Autor/en: D. Schwab, M. Steingräber
Letzte Änderung: 25.09.2014

Quantitative oder qualitative Mangelernährung (d.h. die Mangelversorgung an Mikro- und/oder Makro-Nährstoffen) ist bei zugrunde liegendem Tumorleiden häufig: Bei 40% aller Tumorpatienten liegt zum Zeitpunkt der Diagnosestellung eine Mangelernährung vor [Shike M 1996], abhängig vom Tumortyp zwischen 9% (Mamma-Karzinom) und 80% (Ösophagus-Karzinom) [Capra S 2001]. 20% aller Tumorpatienten versterben nicht am Tumorleiden, sondern an den Folgen der Mangelernährung [Ottery F 1994].

Mangelernährung bedeutet möglicherweise ein schlechteres Therapie-Ansprechen, eine höhere Komplikationsrate und eine schlechtere Gesamtprognose [Howard L 1993].

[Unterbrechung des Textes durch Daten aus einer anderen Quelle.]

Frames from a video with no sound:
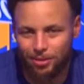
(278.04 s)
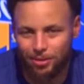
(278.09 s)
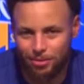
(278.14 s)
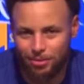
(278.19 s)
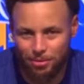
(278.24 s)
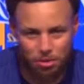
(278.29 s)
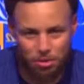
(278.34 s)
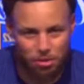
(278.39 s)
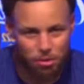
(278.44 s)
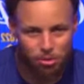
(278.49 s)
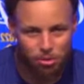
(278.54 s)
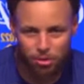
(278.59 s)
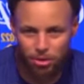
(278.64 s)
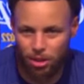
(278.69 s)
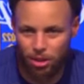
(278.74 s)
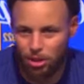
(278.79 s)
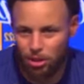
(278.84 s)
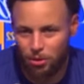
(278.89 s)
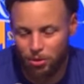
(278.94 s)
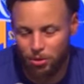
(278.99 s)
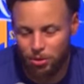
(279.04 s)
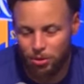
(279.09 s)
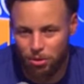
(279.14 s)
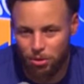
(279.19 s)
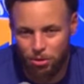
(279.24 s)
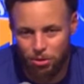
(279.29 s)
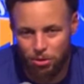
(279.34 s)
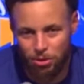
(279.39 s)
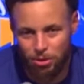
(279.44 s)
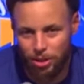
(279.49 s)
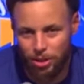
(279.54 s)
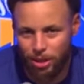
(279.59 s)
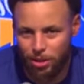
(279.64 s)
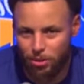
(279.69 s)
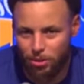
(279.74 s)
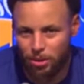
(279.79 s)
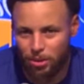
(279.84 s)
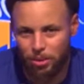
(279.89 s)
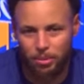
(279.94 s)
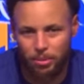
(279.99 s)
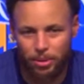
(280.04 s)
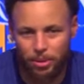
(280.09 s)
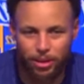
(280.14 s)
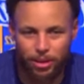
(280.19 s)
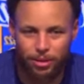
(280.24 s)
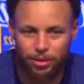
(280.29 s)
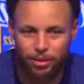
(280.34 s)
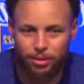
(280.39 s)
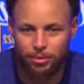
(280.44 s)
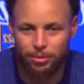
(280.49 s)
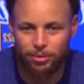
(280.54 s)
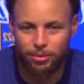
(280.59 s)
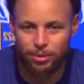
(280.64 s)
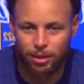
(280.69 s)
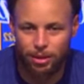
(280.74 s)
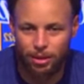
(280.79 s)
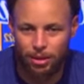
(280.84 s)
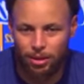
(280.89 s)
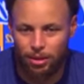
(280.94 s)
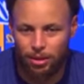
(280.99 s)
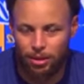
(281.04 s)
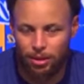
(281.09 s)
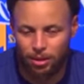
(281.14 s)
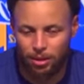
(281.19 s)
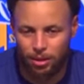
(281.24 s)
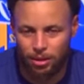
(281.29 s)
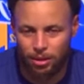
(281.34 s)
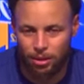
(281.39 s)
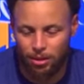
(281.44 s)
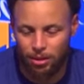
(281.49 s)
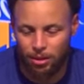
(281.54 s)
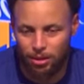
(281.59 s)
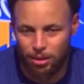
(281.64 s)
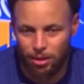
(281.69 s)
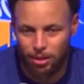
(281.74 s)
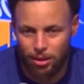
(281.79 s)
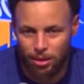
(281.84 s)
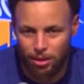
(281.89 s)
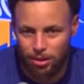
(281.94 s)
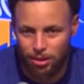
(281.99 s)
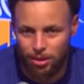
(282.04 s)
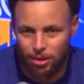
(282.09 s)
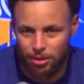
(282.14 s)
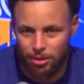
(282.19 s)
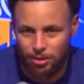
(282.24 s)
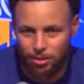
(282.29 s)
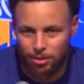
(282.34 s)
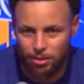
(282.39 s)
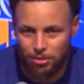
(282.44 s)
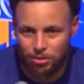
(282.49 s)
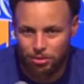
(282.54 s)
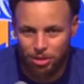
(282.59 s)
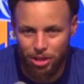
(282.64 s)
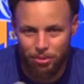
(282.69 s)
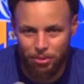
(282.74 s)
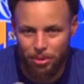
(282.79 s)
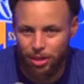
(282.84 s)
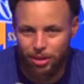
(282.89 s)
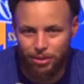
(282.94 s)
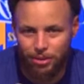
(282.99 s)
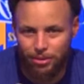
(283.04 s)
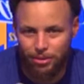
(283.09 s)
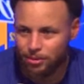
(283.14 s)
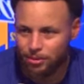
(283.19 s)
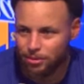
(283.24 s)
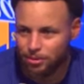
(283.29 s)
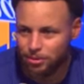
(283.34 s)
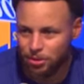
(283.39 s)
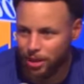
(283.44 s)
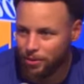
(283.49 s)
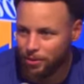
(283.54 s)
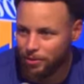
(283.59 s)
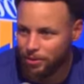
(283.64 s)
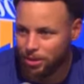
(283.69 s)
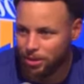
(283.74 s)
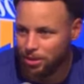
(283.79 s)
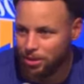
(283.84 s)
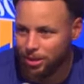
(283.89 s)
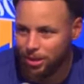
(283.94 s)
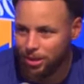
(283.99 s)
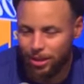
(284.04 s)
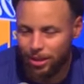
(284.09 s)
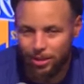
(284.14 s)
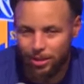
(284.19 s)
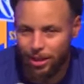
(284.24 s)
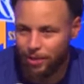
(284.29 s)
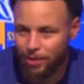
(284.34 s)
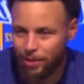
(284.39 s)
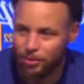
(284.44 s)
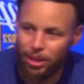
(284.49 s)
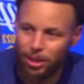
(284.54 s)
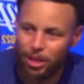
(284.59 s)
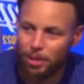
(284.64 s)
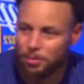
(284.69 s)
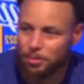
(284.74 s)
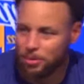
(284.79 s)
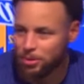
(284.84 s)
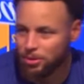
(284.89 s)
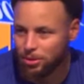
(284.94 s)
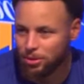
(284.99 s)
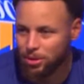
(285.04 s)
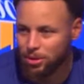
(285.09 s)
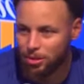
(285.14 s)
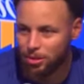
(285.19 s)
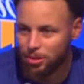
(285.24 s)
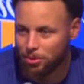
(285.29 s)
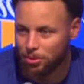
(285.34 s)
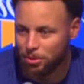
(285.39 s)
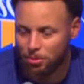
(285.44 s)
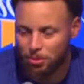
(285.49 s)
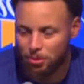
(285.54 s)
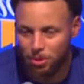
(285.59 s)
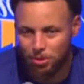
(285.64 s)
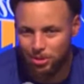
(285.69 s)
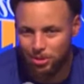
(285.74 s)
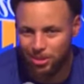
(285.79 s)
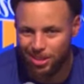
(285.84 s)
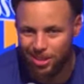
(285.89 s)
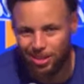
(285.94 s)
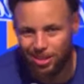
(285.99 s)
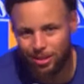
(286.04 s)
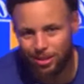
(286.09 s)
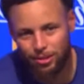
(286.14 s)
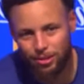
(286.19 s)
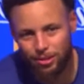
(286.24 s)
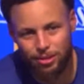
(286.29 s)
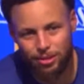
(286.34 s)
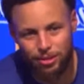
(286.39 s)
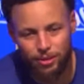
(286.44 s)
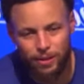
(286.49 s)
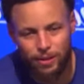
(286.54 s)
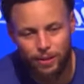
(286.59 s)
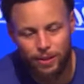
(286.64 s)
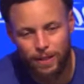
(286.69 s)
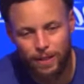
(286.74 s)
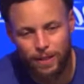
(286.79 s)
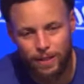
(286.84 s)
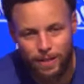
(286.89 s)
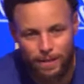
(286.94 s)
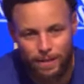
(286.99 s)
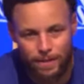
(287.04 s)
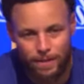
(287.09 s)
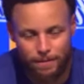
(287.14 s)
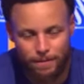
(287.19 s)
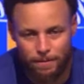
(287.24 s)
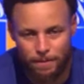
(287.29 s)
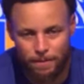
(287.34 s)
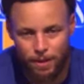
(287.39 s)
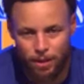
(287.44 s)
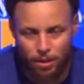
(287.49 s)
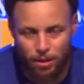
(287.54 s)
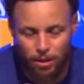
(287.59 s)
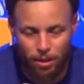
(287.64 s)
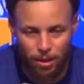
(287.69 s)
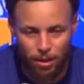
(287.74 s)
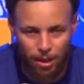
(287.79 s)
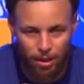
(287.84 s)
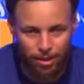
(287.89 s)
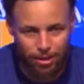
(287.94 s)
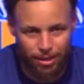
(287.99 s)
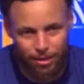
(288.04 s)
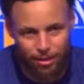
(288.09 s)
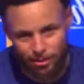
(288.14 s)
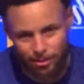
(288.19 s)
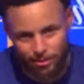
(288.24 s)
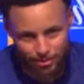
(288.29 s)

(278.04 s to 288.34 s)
shooters all over the court. You got to worry about you know, Draymond driving down the lane, having options on both sides. I think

Der Nachweis der logischen Folgerung, dass Ernährungstherapie die Prognose bei Tumorleiden verbessert, konnte allerdings bislang nicht durchgehend geführt werden. Untersuchungen weisen jedoch auf eine Verbesserung der Lebensqualität hin [Howard L 1995] [Cozzaglio L 1997] [Schneider S 2000] und bilden damit eine weitere Rationale der Ernährungstherapie im supportiven Versorgungsnetz.

Da bereits orale Supplementation effektiv ist [Potter J 1998], sollte diese an erster Stelle der ernährungstherapeutischen Kaskade stehen und erst bei unzureichender Effektivität - aktuell oder perspektivisch - auf Sondenernährung übergegangen werden.